Huge spoilers about Star Wars: The Last Jedi litter this article, so check back in after you've seen the movie.
After two years of waiting, Star Wars: The Last Jedi is finally in theaters and the reaction after its first weekend is surprising, to say the least. While critics have loved the movie, fans are a lot more divided. The Last Jedi has a 93% score on Rotten Tomatoes from critics, while the audience score is currently just 56%. A quick browse through these comments and those on other message boards like Reddit, and you'll see plenty of comments from people who HATE this movie... while others absolutely love it, and there seem to be a few recurring points as to why some fans don't love The Last Jedi.
The Last Jedi is odd in the sense that it has some of the best scenes in Star Wars ever and also some of the worst, too. Directed and written by Rian Johnson, Star Wars: The Last Jedi was rolling off the good vibes from Star Wars: The Force Awakens. People were not only excited to see several of the well-liked new characters, but it also featured the return of fan-favorite Luke Skywalker. Couple that with the potential to finally learn the gestating mysteries about Rey's parents, and you've got a recipe for hype. However, The Last Jedi didn't follow the formula or play to expectations, and now some fans have shared what makes them so angry about the sequel. These are the top common points we could find about why The Last Jedi is rubbing some Star Wars fans the wrong way.
Sorry, But Snoke Is Dead
Of the many new characters introduced in The Force Awakens, Supreme Leader Snoke (Andy Serkis) was easily one the most discussed online. For two years people developed fan theories about Snoke and his identity, certain that he was being set up for a massive reveal. There was a huge volume of theories debating he was some lost Star Wars character back from the dead, and fans poured over any resource to find some kind of clue about his backstory. Whatever the answer ended up being was bound to disappoint some people, but most don't seem happy with The Last Jedi's answer. Snoke is ultimately nobody and he's dispatched rather quickly (but awesomely) by his pupil, Kylo Ren, with no mention of where he came from or why his face is like that.

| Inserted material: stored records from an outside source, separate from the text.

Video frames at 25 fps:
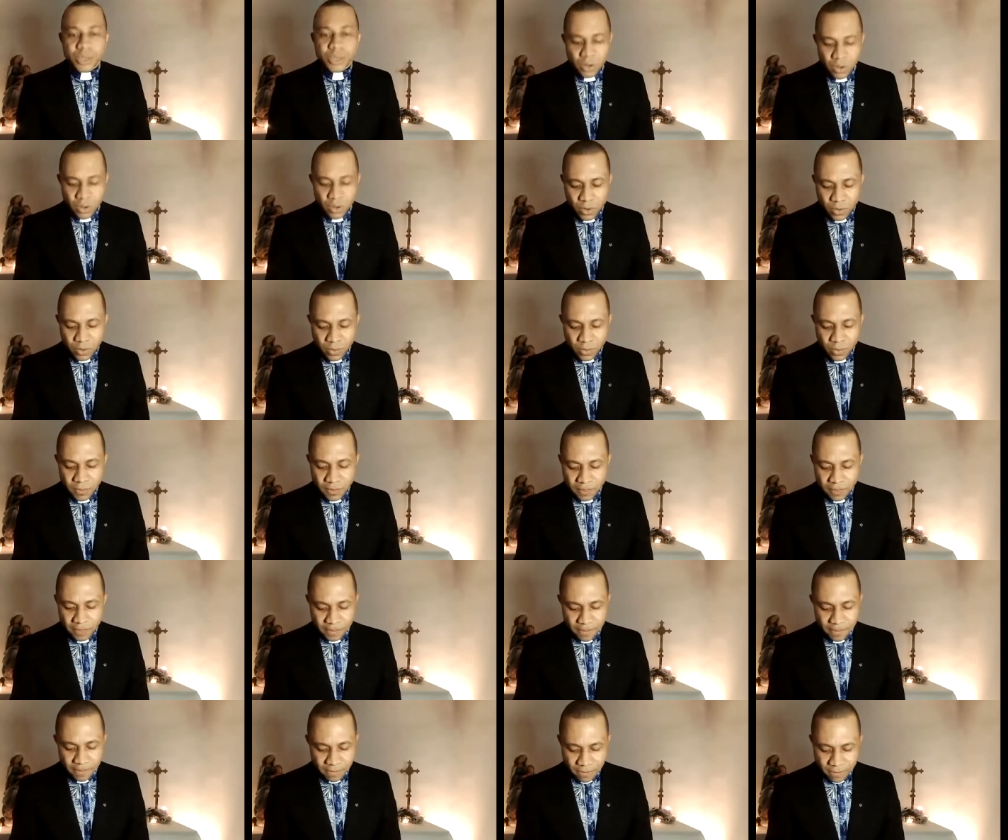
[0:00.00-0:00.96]
So
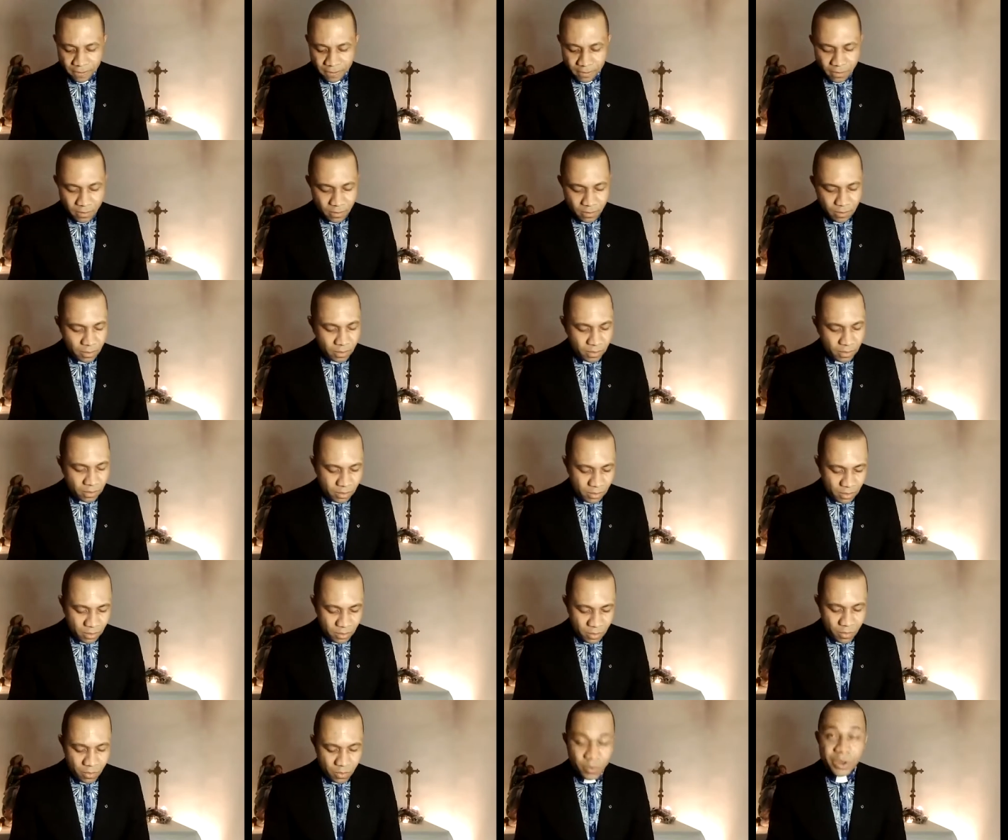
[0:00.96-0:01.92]

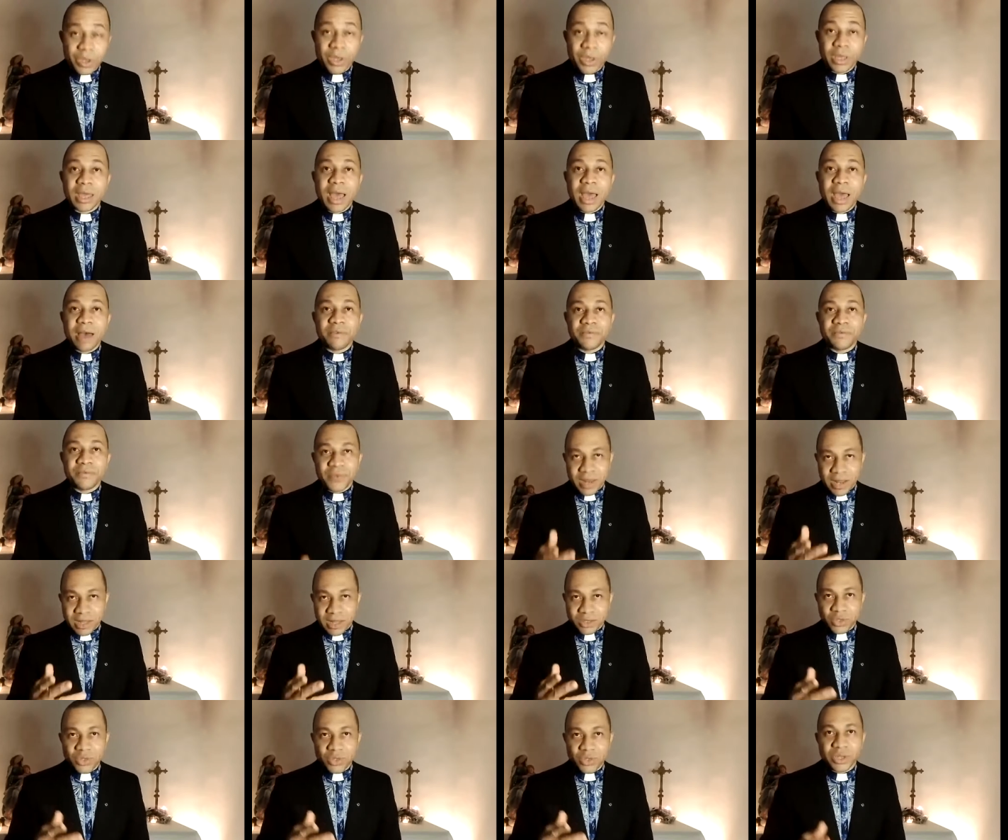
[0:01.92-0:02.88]
we have
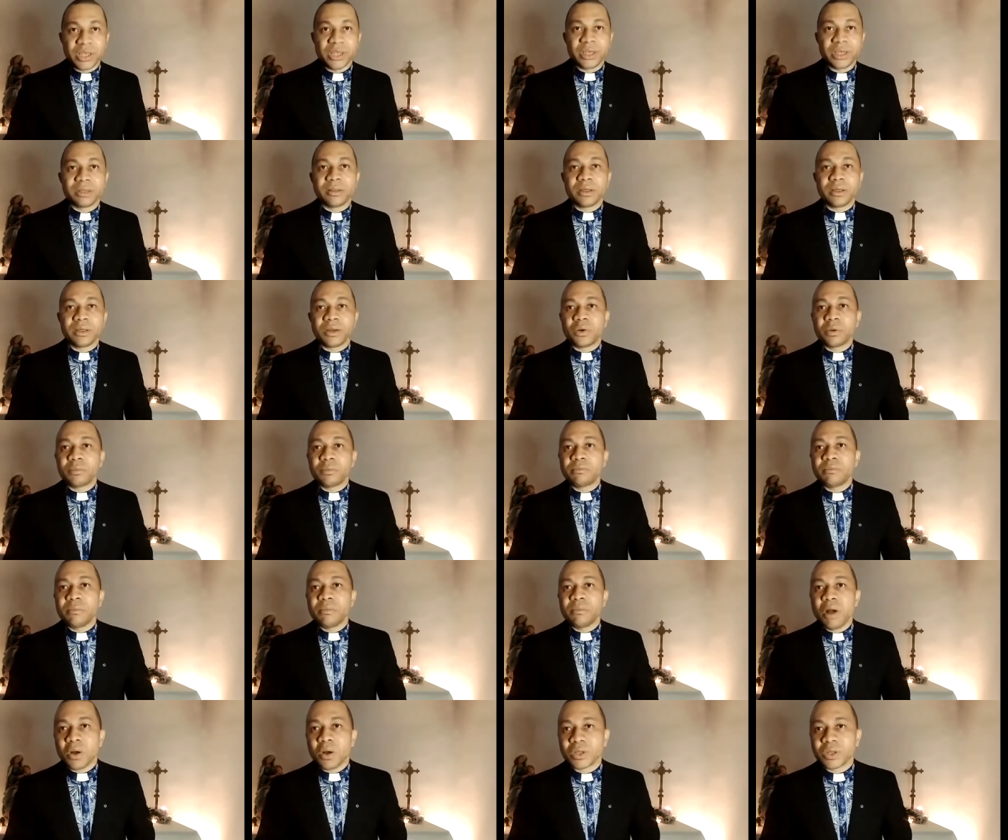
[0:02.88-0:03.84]
Father Tony in the
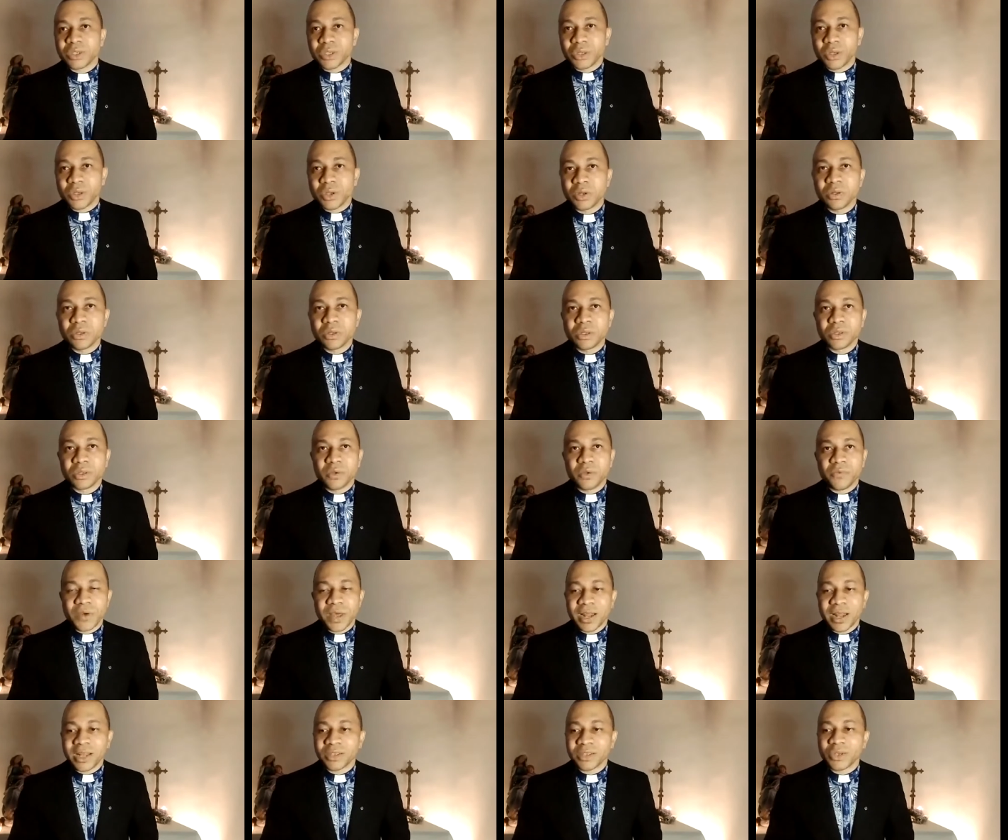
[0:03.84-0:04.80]
room also.
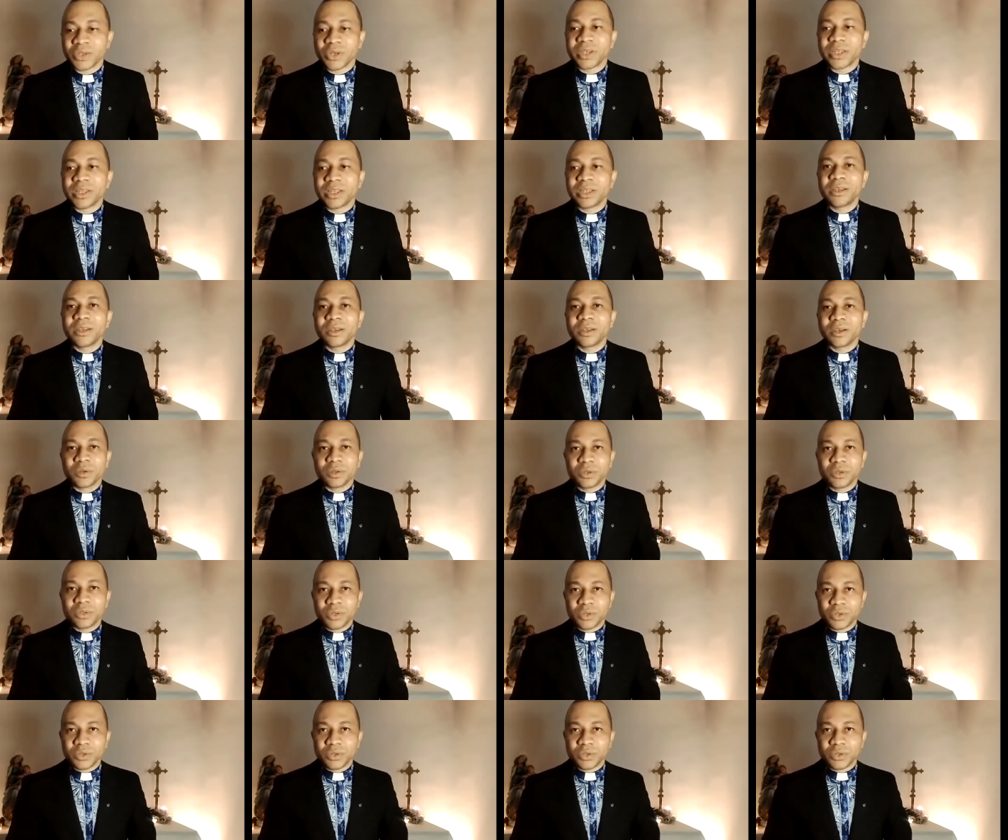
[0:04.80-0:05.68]
So Father Tony, good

People understandably feel burned by this, even though The Force Awakens offers no real hints or gives Snoke any substance based on his screentime. He was just a Palpatine analog and really was never that interesting to begin with. Kylo Ren is, though, and his ascension to Supreme Leader makes for a more compelling villain going forward. An explanation would have been nice, but it likely wouldn't have stopped the movie cold.

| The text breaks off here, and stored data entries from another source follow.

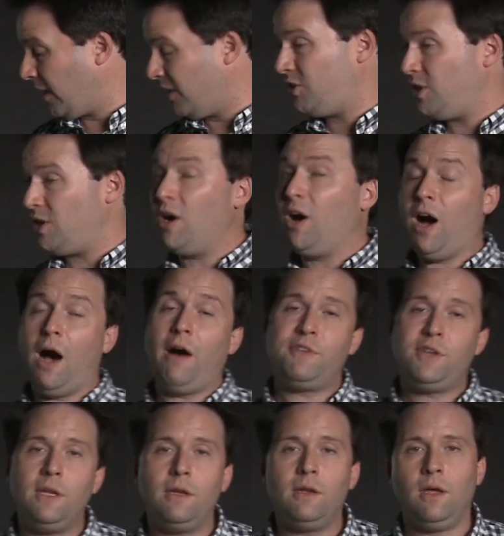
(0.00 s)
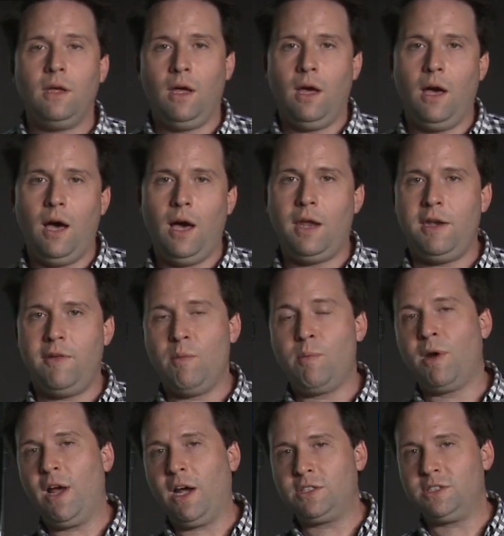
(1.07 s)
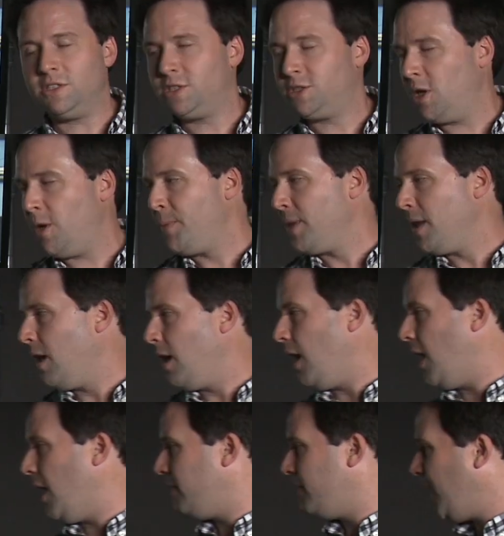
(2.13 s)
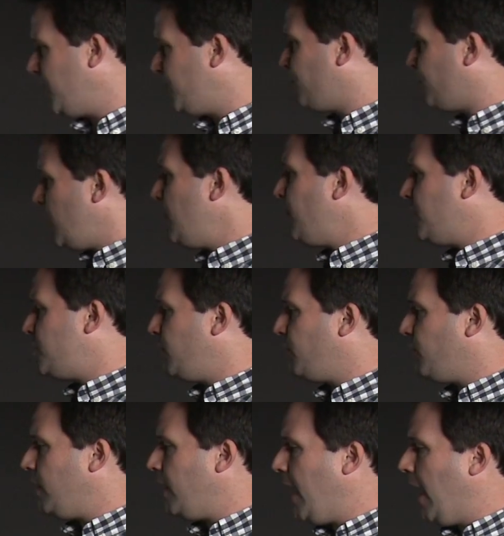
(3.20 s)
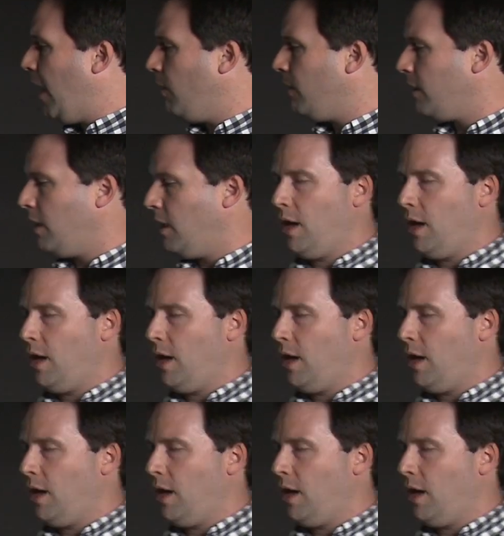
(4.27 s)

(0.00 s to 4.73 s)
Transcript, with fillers: I see often uh, in different productions. So uh, that's pretty much it for now.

Leia Floating Through Space
Okay, I'll give you this one; it's pretty cringy. The Last Jedi does a lot right by Leia, but she is smack dab in the middle of the worst scene in the entire movie (in my humble opinion). The Resistance fleet is being pushed back by The First Order and the command bridge of the Resistance flagship is blasted by a Tie Fighter. All the Resistance leaders are sucked into the coldness of space, including Leia. It's one of the most surprising moments of the movie (this writer genuinely thought they killed her), but it doesn't stop there. The camera finds Leia's body floating in space and lingers in a moment that begins to feel exploitive in a meta way. Then Leia opens her eyes and, using the Force, floats through space and back onto the safety of the ship. It's... not great. The intent of this was clearly meant to be a beautiful and poetic moment, but it doesn't really come off that way. It's not the right kind of cheesy, and it has a tendency to pull the viewer out of the movie, based on comments.
Rey's Parents
The big one: Rey's parents. The single most theorized topic from The Force Awakens. Is she a Skywalker? A Kenobi? A clone? The resurrected spirit of Anakin Skywalker? Much like with Snoke, people had built this up way too much in their heads, but unlike with Snoke, The Force Awakens actually teases that there's more to this. Well, as The Last Jedi tells us, there isn't. Rey's parents are just two junk traders who sold their daughter into slavery for beer money. She's not from some fabled bloodline, destined to save the galaxy. She's a nobody. All the cool theories were wrong and people are upset that this revelation didn't live up to their expectations.
CINEMABLEND NEWSLETTER
Your Daily Blend of Entertainment News
However, Rey's parents being nobodies works really well. It's great character development for Rey, it's a subversion, and it plays perfectly into the key theme of The Last Jedi: greatness can come from anywhere. Rey doesn't need to be tied into another character from Star Wars past to be special or powerful. She is those things simply because she wants to do good. Some think that Kylo Ren was lying (Rian Johnson has gone on record saying he wasn't), and J.J. Abrams could decide to undo it for Episode IX, but as of now, Rey's parents are no one special.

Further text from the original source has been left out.